REPUBLIKA.CO.ID, JAKARTA -- Kejaksaan Agung (Kejakgung) diminta bersikap profesional menangani dugaan adanya tindak pidana korupsi dalam kasus pencatutan nama Presiden dan Wakil Presiden yang diduga dilakukan Ketua DPR, Setya Novanto, di perpanjangan kontrak karya PT Freeport Indonesia.
Menurut Peneliti di Pusat Studi Hukum dan Kebijakan (PSHK), Ronald Rofiandri, tidak tertutup kemungkinan pengusutan kasus Setnov di Kejaksaan Agung bakal mandeg.
Ronald menilai, respons cepat Jaksa Agung, M Prasetyo, tidak bisa terlepas sepenuhnya dari konteks situasi terkini yang dihadapi Jaksa Agung, terutama situasi politik. Posisi Jaksa Agung yang dinilai cukup rawan untuk di-reshuffle, menjadi salah satu alasannya.
"Jadi dengan respon cepat terkait adanya indikasi tindak pidana korupsi untuk kasus Setnov ini, setidaknya bisa menunjukan peran dan posisi Jaksa Agung untuk dipertahankan," ujar Ronald kepada Republika.co.id, Kamis (10/12).
Terlebih, Presiden Joko Widodo sempat mengungkapkan kemarahannya terkait kasus tersebut. ''Apalagi kalau Kejagung bisa memproses ini lebih lanjut, kan bisa dilihat sebagai respon dari kemarahan Presiden atas kasus ini,'' tuturnya.

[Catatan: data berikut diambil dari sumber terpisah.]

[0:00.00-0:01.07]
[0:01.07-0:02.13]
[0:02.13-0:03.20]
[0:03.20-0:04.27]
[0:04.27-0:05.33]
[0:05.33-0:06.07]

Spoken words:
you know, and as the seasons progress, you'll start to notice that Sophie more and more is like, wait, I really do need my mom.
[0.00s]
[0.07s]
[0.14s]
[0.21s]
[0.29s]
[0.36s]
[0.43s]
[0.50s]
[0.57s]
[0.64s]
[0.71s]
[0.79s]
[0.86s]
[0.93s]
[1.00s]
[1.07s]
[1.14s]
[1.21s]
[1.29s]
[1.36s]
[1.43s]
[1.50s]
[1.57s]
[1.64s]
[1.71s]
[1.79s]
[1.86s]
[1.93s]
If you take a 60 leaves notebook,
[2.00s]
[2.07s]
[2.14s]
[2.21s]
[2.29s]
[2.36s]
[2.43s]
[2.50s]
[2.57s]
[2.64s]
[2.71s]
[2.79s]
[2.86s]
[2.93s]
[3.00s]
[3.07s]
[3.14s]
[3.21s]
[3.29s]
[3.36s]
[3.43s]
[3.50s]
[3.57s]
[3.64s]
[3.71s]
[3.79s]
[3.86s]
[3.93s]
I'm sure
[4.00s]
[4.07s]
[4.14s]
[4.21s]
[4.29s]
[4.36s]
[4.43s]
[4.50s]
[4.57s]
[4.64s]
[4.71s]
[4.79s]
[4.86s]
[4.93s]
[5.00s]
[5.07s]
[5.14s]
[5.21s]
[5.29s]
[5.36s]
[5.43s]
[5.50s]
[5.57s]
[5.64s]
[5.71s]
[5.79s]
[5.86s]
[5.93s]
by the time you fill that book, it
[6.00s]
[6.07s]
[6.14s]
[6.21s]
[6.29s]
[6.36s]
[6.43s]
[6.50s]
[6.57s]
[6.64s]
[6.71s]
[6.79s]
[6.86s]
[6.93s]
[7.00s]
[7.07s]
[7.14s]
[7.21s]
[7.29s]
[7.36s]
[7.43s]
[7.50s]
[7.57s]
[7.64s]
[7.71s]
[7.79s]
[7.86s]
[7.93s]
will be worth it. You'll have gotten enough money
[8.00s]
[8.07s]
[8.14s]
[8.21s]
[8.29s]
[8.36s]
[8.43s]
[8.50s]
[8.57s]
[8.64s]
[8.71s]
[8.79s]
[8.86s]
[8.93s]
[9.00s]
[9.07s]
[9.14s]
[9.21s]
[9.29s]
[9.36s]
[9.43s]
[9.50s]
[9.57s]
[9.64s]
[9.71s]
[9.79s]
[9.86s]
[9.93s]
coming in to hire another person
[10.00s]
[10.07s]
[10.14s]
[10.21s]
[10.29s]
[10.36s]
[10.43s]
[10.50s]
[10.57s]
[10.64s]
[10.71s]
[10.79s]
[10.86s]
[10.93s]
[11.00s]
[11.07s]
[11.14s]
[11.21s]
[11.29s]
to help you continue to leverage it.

Sebelumnya, Jaksa Agung sempat menilai ada dugaan permufakatan jahat yang dilakukan Setnov dalam pertemuan tersebut. Permufakatan jahat memang diatur di dalam Pasal 15 UU Nomor 31 tahun 1999 sebagaimana diubah dengan UU Nomor 20 tahun 2001 tentang pemberantasan tindak pidana korupsi.